From the first entry to the last, repeat them all exactly.
=-=-=
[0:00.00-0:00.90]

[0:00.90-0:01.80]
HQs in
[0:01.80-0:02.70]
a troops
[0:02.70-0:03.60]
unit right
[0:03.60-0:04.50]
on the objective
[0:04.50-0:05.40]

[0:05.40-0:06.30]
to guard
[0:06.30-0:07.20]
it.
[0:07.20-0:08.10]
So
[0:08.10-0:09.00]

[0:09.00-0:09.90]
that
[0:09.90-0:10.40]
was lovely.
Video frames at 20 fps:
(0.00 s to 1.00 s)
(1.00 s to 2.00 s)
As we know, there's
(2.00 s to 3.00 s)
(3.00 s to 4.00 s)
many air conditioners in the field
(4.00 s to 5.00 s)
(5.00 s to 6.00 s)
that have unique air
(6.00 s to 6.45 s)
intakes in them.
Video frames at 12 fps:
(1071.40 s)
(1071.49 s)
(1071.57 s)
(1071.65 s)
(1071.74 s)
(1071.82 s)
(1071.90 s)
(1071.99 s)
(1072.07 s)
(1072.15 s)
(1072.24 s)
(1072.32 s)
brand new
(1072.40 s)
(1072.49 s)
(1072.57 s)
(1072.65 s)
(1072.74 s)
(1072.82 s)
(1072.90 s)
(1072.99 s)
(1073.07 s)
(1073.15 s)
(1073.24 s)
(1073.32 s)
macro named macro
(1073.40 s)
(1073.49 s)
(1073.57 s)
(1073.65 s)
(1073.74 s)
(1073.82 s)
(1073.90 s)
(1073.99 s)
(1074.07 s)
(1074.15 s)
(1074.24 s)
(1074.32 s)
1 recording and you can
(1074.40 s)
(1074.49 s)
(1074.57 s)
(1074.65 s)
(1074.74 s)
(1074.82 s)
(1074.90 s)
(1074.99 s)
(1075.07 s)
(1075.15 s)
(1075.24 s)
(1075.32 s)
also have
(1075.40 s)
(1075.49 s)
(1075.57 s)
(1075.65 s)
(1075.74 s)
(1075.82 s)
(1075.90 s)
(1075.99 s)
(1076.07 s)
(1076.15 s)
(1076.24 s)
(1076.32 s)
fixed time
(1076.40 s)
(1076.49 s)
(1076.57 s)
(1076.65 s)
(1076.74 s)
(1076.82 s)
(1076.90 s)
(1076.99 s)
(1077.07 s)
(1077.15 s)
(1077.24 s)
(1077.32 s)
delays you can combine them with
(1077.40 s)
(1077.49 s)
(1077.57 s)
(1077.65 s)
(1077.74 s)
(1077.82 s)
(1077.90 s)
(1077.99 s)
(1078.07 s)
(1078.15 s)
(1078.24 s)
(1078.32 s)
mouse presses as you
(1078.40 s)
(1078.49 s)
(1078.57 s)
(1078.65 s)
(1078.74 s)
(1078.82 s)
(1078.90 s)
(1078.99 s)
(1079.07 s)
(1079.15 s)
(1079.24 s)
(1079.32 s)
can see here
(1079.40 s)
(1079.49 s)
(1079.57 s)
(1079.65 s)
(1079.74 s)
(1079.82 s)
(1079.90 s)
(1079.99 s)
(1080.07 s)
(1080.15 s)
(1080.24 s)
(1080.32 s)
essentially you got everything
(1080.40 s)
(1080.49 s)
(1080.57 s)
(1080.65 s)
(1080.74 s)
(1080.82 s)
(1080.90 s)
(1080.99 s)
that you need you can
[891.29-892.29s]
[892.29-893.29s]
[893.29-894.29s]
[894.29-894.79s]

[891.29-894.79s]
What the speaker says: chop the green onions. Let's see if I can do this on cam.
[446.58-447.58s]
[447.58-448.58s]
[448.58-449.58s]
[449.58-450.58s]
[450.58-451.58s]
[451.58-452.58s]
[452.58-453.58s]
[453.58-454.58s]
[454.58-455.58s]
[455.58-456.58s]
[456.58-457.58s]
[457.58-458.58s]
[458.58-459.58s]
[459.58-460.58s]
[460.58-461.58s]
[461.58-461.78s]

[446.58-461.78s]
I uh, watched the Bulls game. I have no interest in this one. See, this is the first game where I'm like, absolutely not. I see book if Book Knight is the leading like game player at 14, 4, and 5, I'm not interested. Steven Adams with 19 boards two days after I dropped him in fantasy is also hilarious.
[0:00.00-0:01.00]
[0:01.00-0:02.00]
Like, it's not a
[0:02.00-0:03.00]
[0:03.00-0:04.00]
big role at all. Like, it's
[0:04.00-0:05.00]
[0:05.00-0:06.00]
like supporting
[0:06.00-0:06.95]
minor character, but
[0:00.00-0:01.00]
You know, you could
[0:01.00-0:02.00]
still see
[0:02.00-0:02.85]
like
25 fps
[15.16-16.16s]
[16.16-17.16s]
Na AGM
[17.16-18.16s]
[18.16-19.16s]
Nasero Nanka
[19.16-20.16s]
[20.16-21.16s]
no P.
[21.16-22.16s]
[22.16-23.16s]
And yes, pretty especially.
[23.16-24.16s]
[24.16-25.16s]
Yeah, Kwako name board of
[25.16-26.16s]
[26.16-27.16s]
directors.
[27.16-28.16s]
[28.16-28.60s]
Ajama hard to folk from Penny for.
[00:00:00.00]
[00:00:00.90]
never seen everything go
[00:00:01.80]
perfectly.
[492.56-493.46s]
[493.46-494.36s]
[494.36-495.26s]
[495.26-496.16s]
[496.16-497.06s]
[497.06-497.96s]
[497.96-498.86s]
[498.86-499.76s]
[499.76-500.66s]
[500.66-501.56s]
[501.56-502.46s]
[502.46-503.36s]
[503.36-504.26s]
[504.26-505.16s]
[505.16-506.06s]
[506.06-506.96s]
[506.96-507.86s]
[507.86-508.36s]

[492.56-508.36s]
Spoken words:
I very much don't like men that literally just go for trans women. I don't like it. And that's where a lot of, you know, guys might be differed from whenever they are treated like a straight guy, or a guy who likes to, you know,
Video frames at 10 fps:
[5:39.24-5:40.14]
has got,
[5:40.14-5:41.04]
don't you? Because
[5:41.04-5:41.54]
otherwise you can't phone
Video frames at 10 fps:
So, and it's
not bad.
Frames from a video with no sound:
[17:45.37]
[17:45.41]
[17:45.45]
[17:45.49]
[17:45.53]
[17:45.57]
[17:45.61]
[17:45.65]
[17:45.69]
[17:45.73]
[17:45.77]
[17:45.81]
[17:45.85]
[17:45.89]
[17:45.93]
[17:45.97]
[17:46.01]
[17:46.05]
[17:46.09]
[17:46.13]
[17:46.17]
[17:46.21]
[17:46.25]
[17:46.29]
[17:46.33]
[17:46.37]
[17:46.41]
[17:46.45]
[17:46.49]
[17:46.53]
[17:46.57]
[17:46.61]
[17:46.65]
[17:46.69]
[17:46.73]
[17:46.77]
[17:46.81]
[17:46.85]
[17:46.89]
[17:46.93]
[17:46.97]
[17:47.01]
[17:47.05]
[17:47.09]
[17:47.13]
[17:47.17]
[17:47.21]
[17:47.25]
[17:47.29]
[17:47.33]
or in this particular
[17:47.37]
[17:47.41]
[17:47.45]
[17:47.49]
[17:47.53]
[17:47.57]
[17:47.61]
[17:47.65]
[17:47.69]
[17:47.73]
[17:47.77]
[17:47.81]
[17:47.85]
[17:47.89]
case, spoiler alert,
=-=-=
» **Response to this task**:
[0:00.00-0:00.90]

[0:00.90-0:01.80]
HQs in
[0:01.80-0:02.70]
a troops
[0:02.70-0:03.60]
unit right
[0:03.60-0:04.50]
on the objective
[0:04.50-0:05.40]

[0:05.40-0:06.30]
to guard
[0:06.30-0:07.20]
it.
[0:07.20-0:08.10]
So
[0:08.10-0:09.00]

[0:09.00-0:09.90]
that
[0:09.90-0:10.40]
was lovely.
Video frames at 20 fps:
(0.00 s to 1.00 s)
(1.00 s to 2.00 s)
As we know, there's
(2.00 s to 3.00 s)
(3.00 s to 4.00 s)
many air conditioners in the field
(4.00 s to 5.00 s)
(5.00 s to 6.00 s)
that have unique air
(6.00 s to 6.45 s)
intakes in them.
Video frames at 12 fps:
(1071.40 s)
(1071.49 s)
(1071.57 s)
(1071.65 s)
(1071.74 s)
(1071.82 s)
(1071.90 s)
(1071.99 s)
(1072.07 s)
(1072.15 s)
(1072.24 s)
(1072.32 s)
brand new
(1072.40 s)
(1072.49 s)
(1072.57 s)
(1072.65 s)
(1072.74 s)
(1072.82 s)
(1072.90 s)
(1072.99 s)
(1073.07 s)
(1073.15 s)
(1073.24 s)
(1073.32 s)
macro named macro
(1073.40 s)
(1073.49 s)
(1073.57 s)
(1073.65 s)
(1073.74 s)
(1073.82 s)
(1073.90 s)
(1073.99 s)
(1074.07 s)
(1074.15 s)
(1074.24 s)
(1074.32 s)
1 recording and you can
(1074.40 s)
(1074.49 s)
(1074.57 s)
(1074.65 s)
(1074.74 s)
(1074.82 s)
(1074.90 s)
(1074.99 s)
(1075.07 s)
(1075.15 s)
(1075.24 s)
(1075.32 s)
also have
(1075.40 s)
(1075.49 s)
(1075.57 s)
(1075.65 s)
(1075.74 s)
(1075.82 s)
(1075.90 s)
(1075.99 s)
(1076.07 s)
(1076.15 s)
(1076.24 s)
(1076.32 s)
fixed time
(1076.40 s)
(1076.49 s)
(1076.57 s)
(1076.65 s)
(1076.74 s)
(1076.82 s)
(1076.90 s)
(1076.99 s)
(1077.07 s)
(1077.15 s)
(1077.24 s)
(1077.32 s)
delays you can combine them with
(1077.40 s)
(1077.49 s)
(1077.57 s)
(1077.65 s)
(1077.74 s)
(1077.82 s)
(1077.90 s)
(1077.99 s)
(1078.07 s)
(1078.15 s)
(1078.24 s)
(1078.32 s)
mouse presses as you
(1078.40 s)
(1078.49 s)
(1078.57 s)
(1078.65 s)
(1078.74 s)
(1078.82 s)
(1078.90 s)
(1078.99 s)
(1079.07 s)
(1079.15 s)
(1079.24 s)
(1079.32 s)
can see here
(1079.40 s)
(1079.49 s)
(1079.57 s)
(1079.65 s)
(1079.74 s)
(1079.82 s)
(1079.90 s)
(1079.99 s)
(1080.07 s)
(1080.15 s)
(1080.24 s)
(1080.32 s)
essentially you got everything
(1080.40 s)
(1080.49 s)
(1080.57 s)
(1080.65 s)
(1080.74 s)
(1080.82 s)
(1080.90 s)
(1080.99 s)
that you need you can
[891.29-892.29s]
[892.29-893.29s]
[893.29-894.29s]
[894.29-894.79s]

[891.29-894.79s]
What the speaker says: chop the green onions. Let's see if I can do this on cam.
[446.58-447.58s]
[447.58-448.58s]
[448.58-449.58s]
[449.58-450.58s]
[450.58-451.58s]
[451.58-452.58s]
[452.58-453.58s]
[453.58-454.58s]
[454.58-455.58s]
[455.58-456.58s]
[456.58-457.58s]
[457.58-458.58s]
[458.58-459.58s]
[459.58-460.58s]
[460.58-461.58s]
[461.58-461.78s]

[446.58-461.78s]
I uh, watched the Bulls game. I have no interest in this one. See, this is the first game where I'm like, absolutely not. I see book if Book Knight is the leading like game player at 14, 4, and 5, I'm not interested. Steven Adams with 19 boards two days after I dropped him in fantasy is also hilarious.
[0:00.00-0:01.00]
[0:01.00-0:02.00]
Like, it's not a
[0:02.00-0:03.00]
[0:03.00-0:04.00]
big role at all. Like, it's
[0:04.00-0:05.00]
[0:05.00-0:06.00]
like supporting
[0:06.00-0:06.95]
minor character, but
[0:00.00-0:01.00]
You know, you could
[0:01.00-0:02.00]
still see
[0:02.00-0:02.85]
like
25 fps
[15.16-16.16s]
[16.16-17.16s]
Na AGM
[17.16-18.16s]
[18.16-19.16s]
Nasero Nanka
[19.16-20.16s]
[20.16-21.16s]
no P.
[21.16-22.16s]
[22.16-23.16s]
And yes, pretty especially.
[23.16-24.16s]
[24.16-25.16s]
Yeah, Kwako name board of
[25.16-26.16s]
[26.16-27.16s]
directors.
[27.16-28.16s]
[28.16-28.60s]
Ajama hard to folk from Penny for.
[00:00:00.00]
[00:00:00.90]
never seen everything go
[00:00:01.80]
perfectly.
[492.56-493.46s]
[493.46-494.36s]
[494.36-495.26s]
[495.26-496.16s]
[496.16-497.06s]
[497.06-497.96s]
[497.96-498.86s]
[498.86-499.76s]
[499.76-500.66s]
[500.66-501.56s]
[501.56-502.46s]
[502.46-503.36s]
[503.36-504.26s]
[504.26-505.16s]
[505.16-506.06s]
[506.06-506.96s]
[506.96-507.86s]
[507.86-508.36s]

[492.56-508.36s]
Spoken words:
I very much don't like men that literally just go for trans women. I don't like it. And that's where a lot of, you know, guys might be differed from whenever they are treated like a straight guy, or a guy who likes to, you know,
Video frames at 10 fps:
[5:39.24-5:40.14]
has got,
[5:40.14-5:41.04]
don't you? Because
[5:41.04-5:41.54]
otherwise you can't phone
Video frames at 10 fps:
So, and it's
not bad.
Frames from a video with no sound:
[17:45.37]
[17:45.41]
[17:45.45]
[17:45.49]
[17:45.53]
[17:45.57]
[17:45.61]
[17:45.65]
[17:45.69]
[17:45.73]
[17:45.77]
[17:45.81]
[17:45.85]
[17:45.89]
[17:45.93]
[17:45.97]
[17:46.01]
[17:46.05]
[17:46.09]
[17:46.13]
[17:46.17]
[17:46.21]
[17:46.25]
[17:46.29]
[17:46.33]
[17:46.37]
[17:46.41]
[17:46.45]
[17:46.49]
[17:46.53]
[17:46.57]
[17:46.61]
[17:46.65]
[17:46.69]
[17:46.73]
[17:46.77]
[17:46.81]
[17:46.85]
[17:46.89]
[17:46.93]
[17:46.97]
[17:47.01]
[17:47.05]
[17:47.09]
[17:47.13]
[17:47.17]
[17:47.21]
[17:47.25]
[17:47.29]
[17:47.33]
or in this particular
[17:47.37]
[17:47.41]
[17:47.45]
[17:47.49]
[17:47.53]
[17:47.57]
[17:47.61]
[17:47.65]
[17:47.69]
[17:47.73]
[17:47.77]
[17:47.81]
[17:47.85]
[17:47.89]
case, spoiler alert,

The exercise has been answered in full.